Differences between optimizer.zero_grad() and net.zero_grad()

Thanks for your question, I have also encountered this problem. Your guess is right, this is caused by the package opacus. Because we have added a wrapper to the global model through the GradSampleModule, the reason why the Wrap global model is to allow the model to expose the gradient calculated by each piece of data (ie per sample gradient) during the SGD training process, the pytoch native library does not support this Function.

When the wrapper is added, the gradient of the model will have an attribute of grad_sample during the training process, which records the gradient calculated for each piece of data, allowing us to perform clip operations on these data.

Since we used the GradSampleModule to add a wrapper to the global model, at this time The two functions optimizer.zero_grad() and net.zero_grad() are not equivalent.

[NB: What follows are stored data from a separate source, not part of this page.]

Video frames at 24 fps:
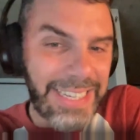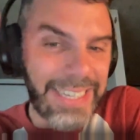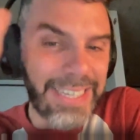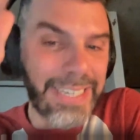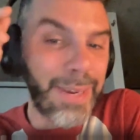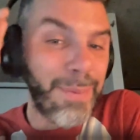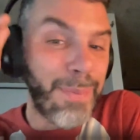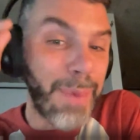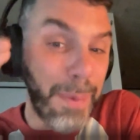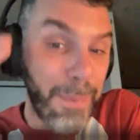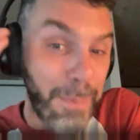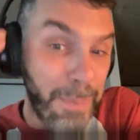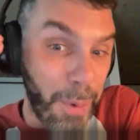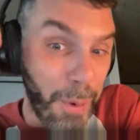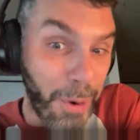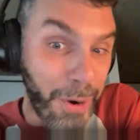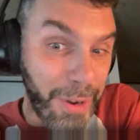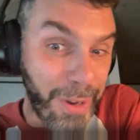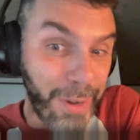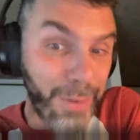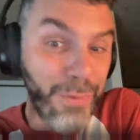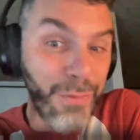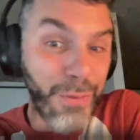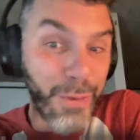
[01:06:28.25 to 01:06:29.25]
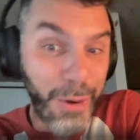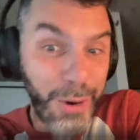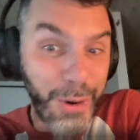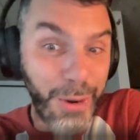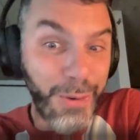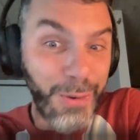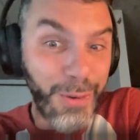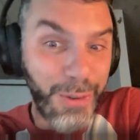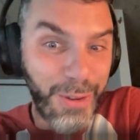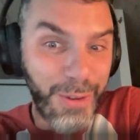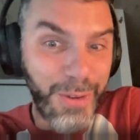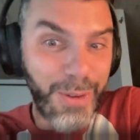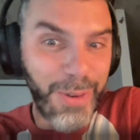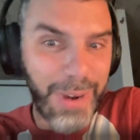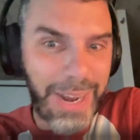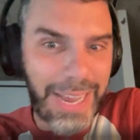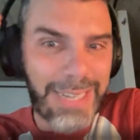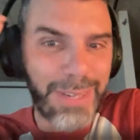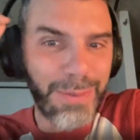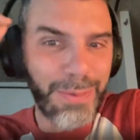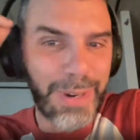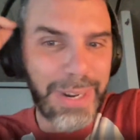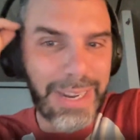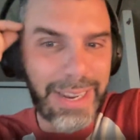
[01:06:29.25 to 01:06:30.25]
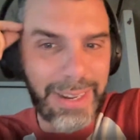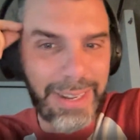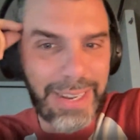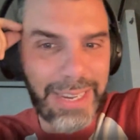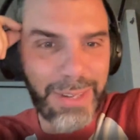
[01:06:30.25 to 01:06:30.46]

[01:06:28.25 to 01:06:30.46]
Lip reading: seemed important for you too. That's what's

Since net.zero_grad() calls the function of the model, after wrapper processing, grad and grad_sample will be cleared at the same time before each training. However, because there is no wrapper, optimizer.zero_grad() will only clear the grad, and the grad_sample is saved by default, and all clients will store this information in each round, which causes a waste of resources.

If you need to use optimizer.zero_grad(), you can consider manually emptying grad_sample.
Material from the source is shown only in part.